Séries e TV

Crítica

The OA - 1ª temporada

Estranha e bela, série é boa adição ao catálogo da Netlflix

Natália Bridi
19.12.2016
16h29
Atualizada em
17.04.2019
09h37
Atualizada em 17.04.2019 às 09h37

Para alguns artistas, a inspiração nasce da obsessão. O mesmo tema é replicado inúmeras vezes com diferentes cores e formas na busca por uma resposta. No caso do diretor e roteirista Zal Batmanglij e da atriz e roteirista Brit Marling, esse objeto de estudo é a linha tênue que separa a verdade da mentira.

Em sua terceira grande colaboração (depois de O Sistema e A Seita Misteriosa), a dupla leva essa ideia para Netflix em uma trama que promete ficção científica com elementos sobrenaturais. Em The OA, adolescentes e adultos que estavam perdidos acreditam ter encontrado sua rota na misteriosa Prairie (Marling), a garota cega que desapareceu e retornou inesperadamente com a visão recuperada. Qual seria o segredo desse milagre?

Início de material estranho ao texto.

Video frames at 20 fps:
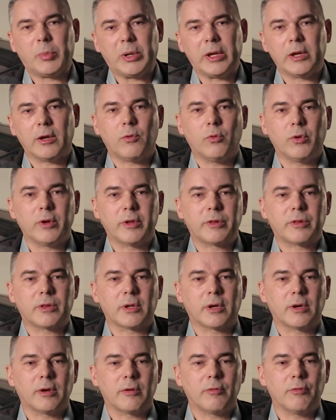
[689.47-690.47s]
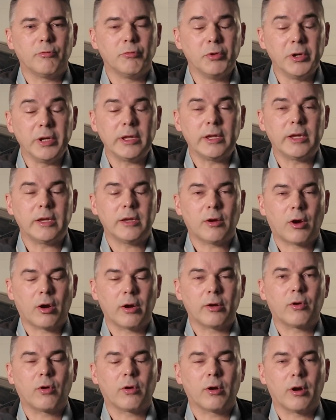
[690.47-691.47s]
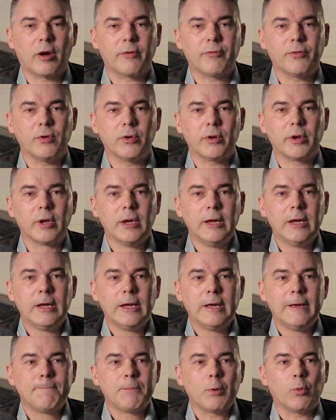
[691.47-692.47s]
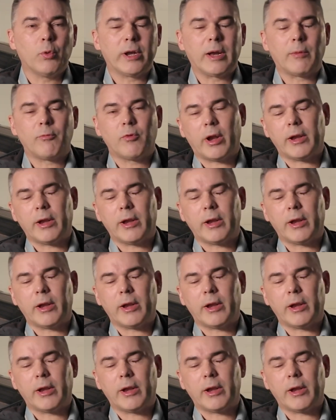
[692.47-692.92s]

bike with really hardcore off-road. When I'm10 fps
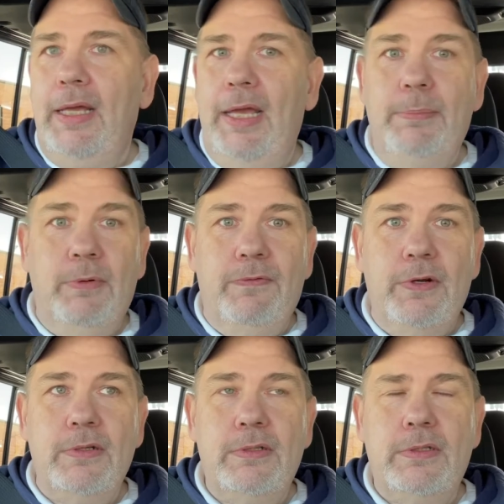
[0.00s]
April
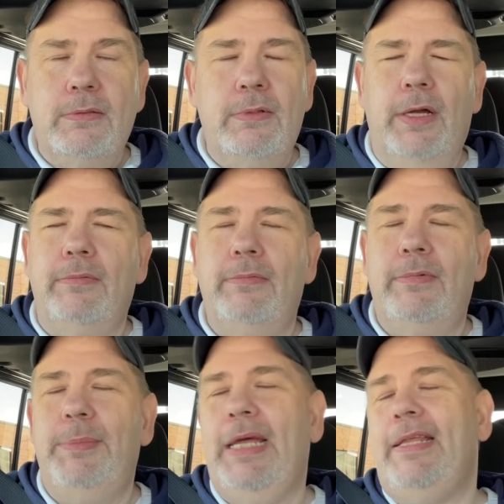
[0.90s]
1st. No,
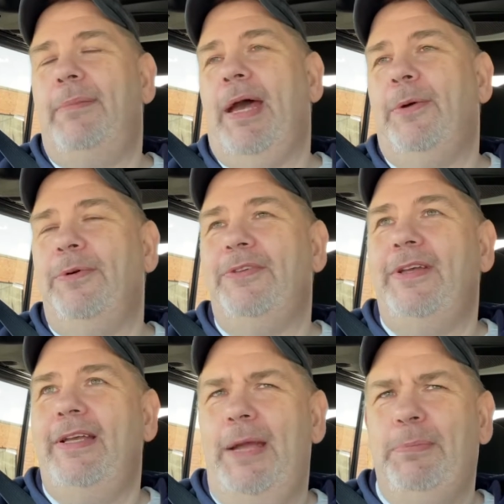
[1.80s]
let me get that backwards.
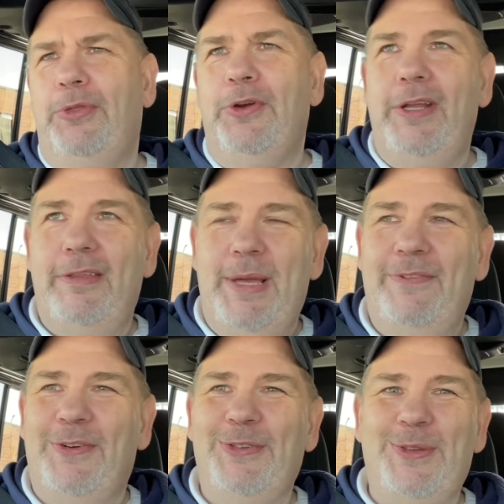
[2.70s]
April 30th, May
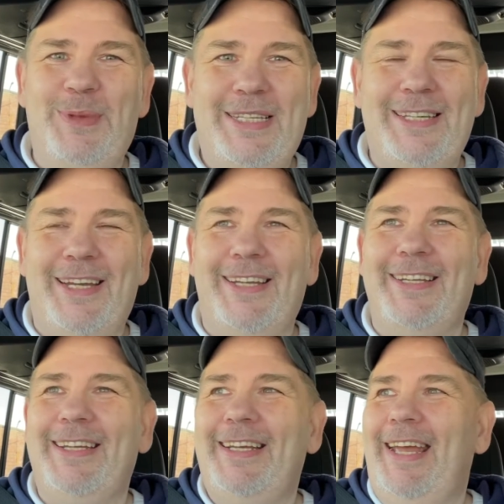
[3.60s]
1st, and May
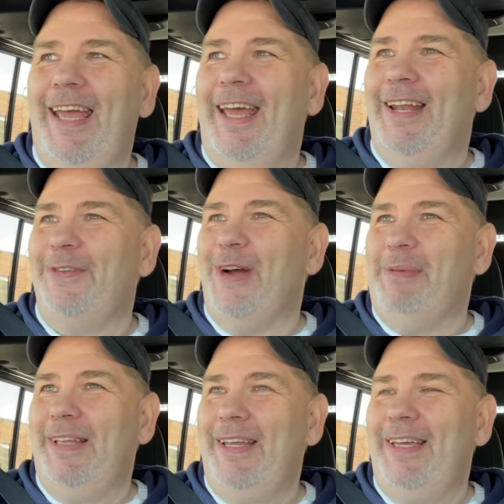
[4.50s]
2nd. And I'll drop
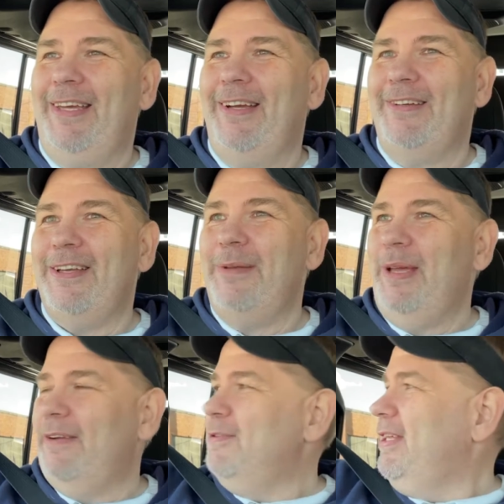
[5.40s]
a link here. It's going to
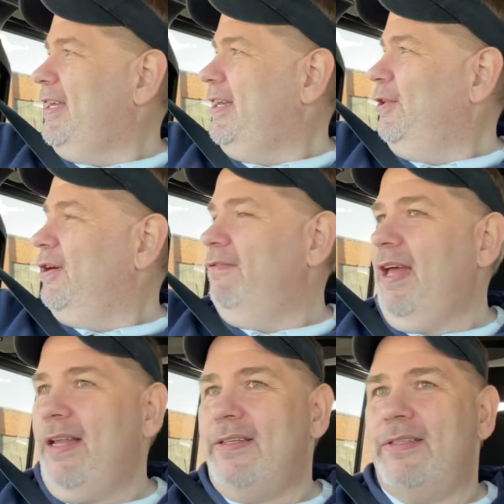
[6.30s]
be a really killer
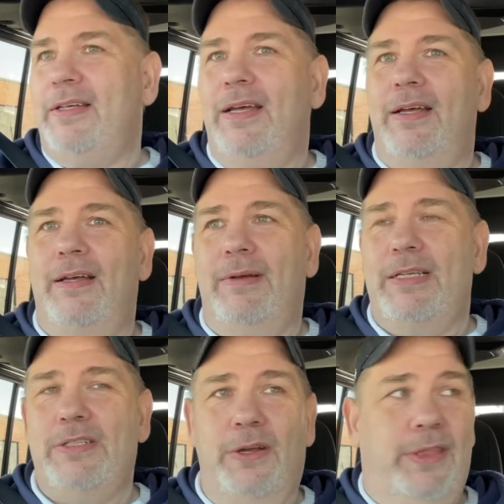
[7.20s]
event. Uh, I
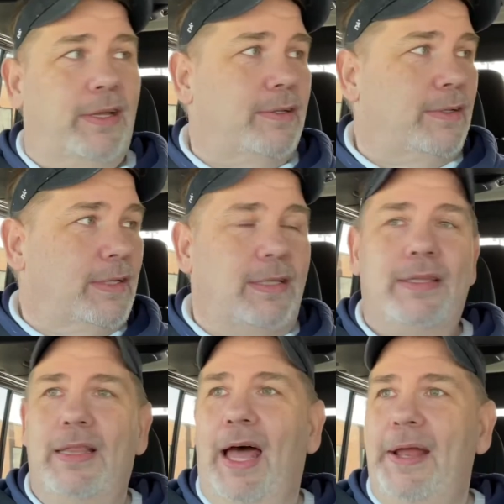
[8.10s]
saw the,
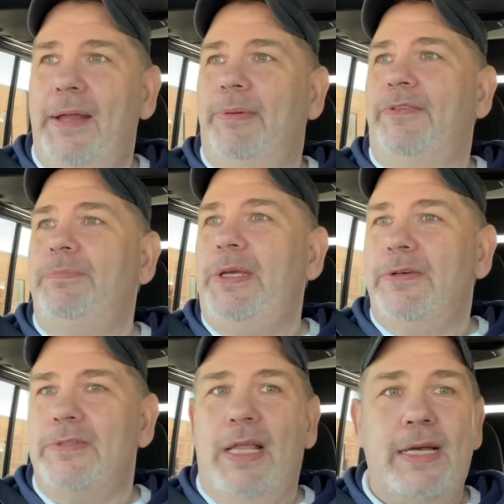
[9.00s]
the lineup of
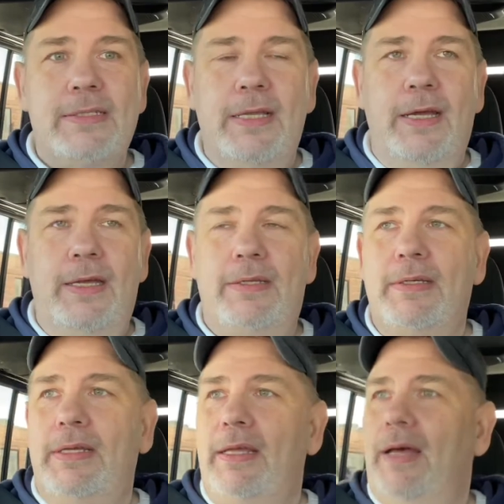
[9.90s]
speakers last night.
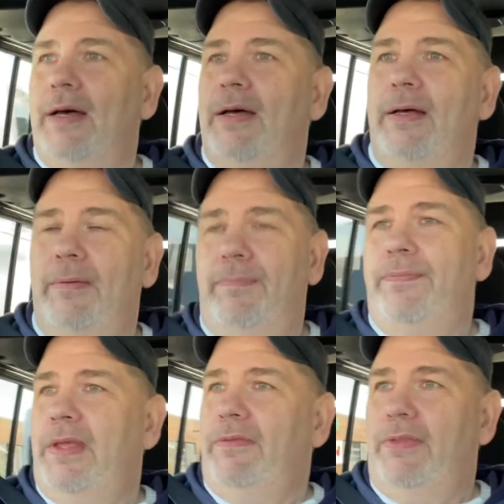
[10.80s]
Um,
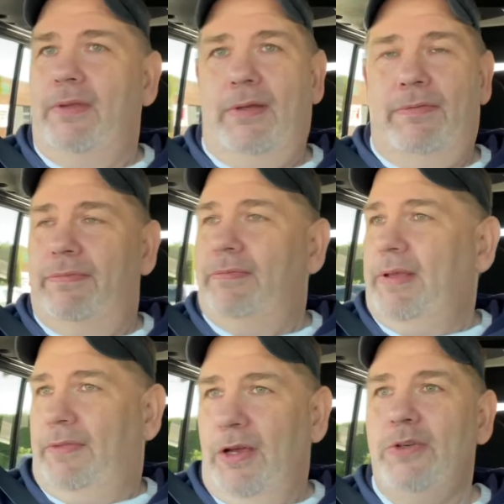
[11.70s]
if, if,
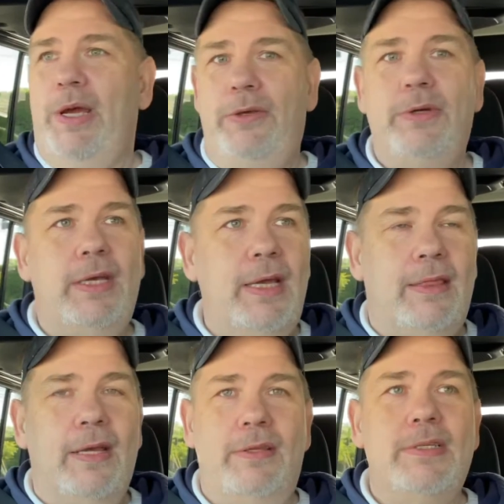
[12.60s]
if there's a way you can get
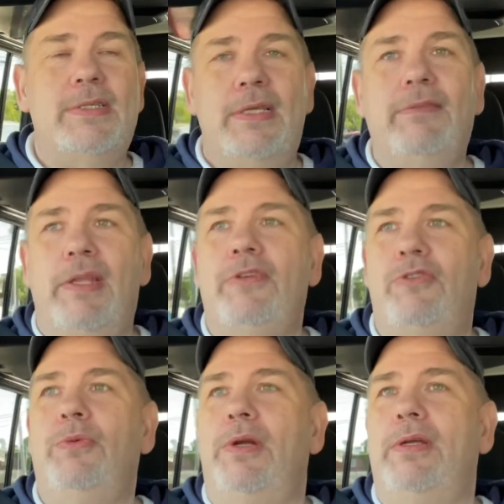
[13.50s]
there, this is the event that
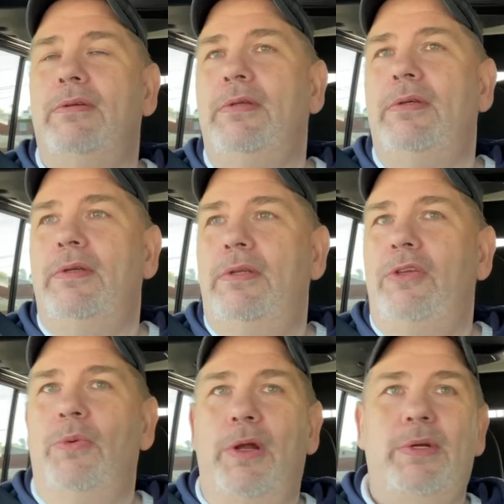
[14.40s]
you want to
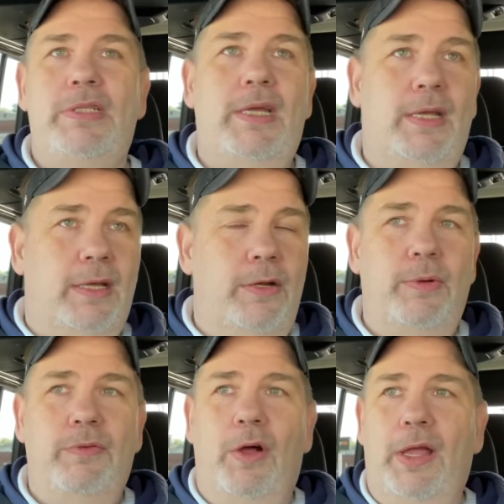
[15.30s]
you want to attend. I know
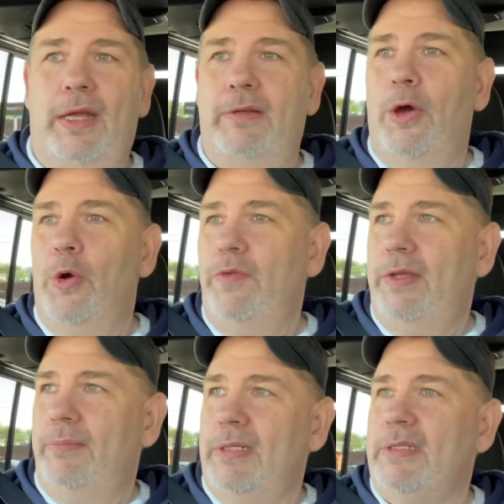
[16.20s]
we've all had COVID
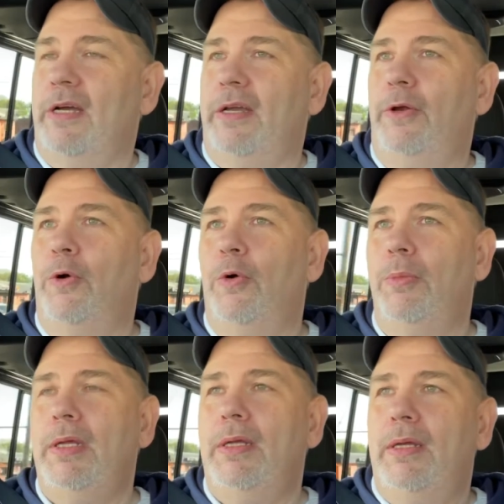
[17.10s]
and been stuck at home,
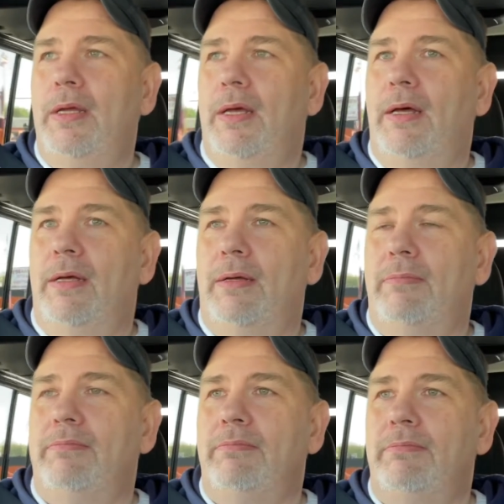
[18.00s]

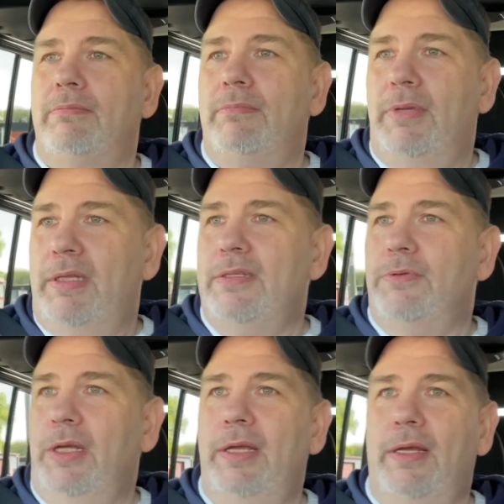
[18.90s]
um, but this is
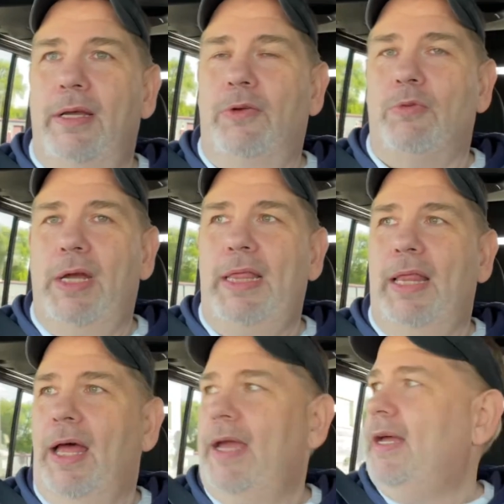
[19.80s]
really a great
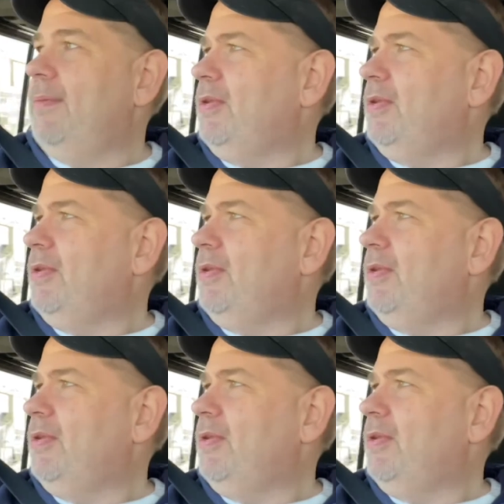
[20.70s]
lineup.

Como em A Seita Misteriosa (Sound of My Voice), em que Marling vive uma mulher que alega ter vindo do futuro, a chave para essa narrativa fantástica está no carisma da protagonista. Enquanto Prairie, ou OA, descreve os acontecimentos que levaram ao seu desaparecimento, o espectador embarca na história ao lado dos outros cinco escolhidos: o problemático Steve (Patrick Gibson), o pacato Jesse (Brendan Meyer), o esforçado French (Brandon Perea), o transexual Buck (Ian Alexander) e a professora Betty (Phyllis Smith).

As dúvidas do grupo são a mesma do espectador, que questiona a veracidade da história ao mesmo tempo em que aceita de bom grado o relato. É como se Batmanglij e Marling brincassem com a suspensão de descrença, tanto dos seus personagens como do público. Em um momento se acredita em tudo como é narrado, para logo em seguida surgir a dúvida: “mas isso faz sentido?”. Morte, anjos, ciência e fé se misturam, indo do plausível ao bizarro em uma atmosfera instigante. Mentiras podem se tornar verdades pelo peso do seu significado, do seu impacto na vida das pessoas, conclui a série. Ainda assim, mesmo o mais louco dos relatos, pode ser real.

Em 8 longos episódios, porém, esse é um jogo que perde o impacto. O ritmo é lento e por vezes confuso, sem foco entre tantas visões da mesma história. Os ganchos asseguram a passagem de um capítulo para o outro e a beleza estética prende o olhar, mas a investigação de Batmanglij e Marling termina menos interessante do que começou. É a boa construção de personagens, ancorada em atuações sólidas, que segura The OA até o fim, muito mais do que qualquer reviravolta.

Será interessante ver, em uma possível segunda temporada, a evolução dessa combinação de fatos e fantasia, trocando os mistérios por outras questões, como o impacto de OA na vida dos seus escolhidos. Já em seu primeiro ano, o trunfo da série está na sua estranheza, na reflexão que nasce da tentativa de juntar todas as peças do quebra-cabeça, mesmo que a imagem formada não faça muito sentido.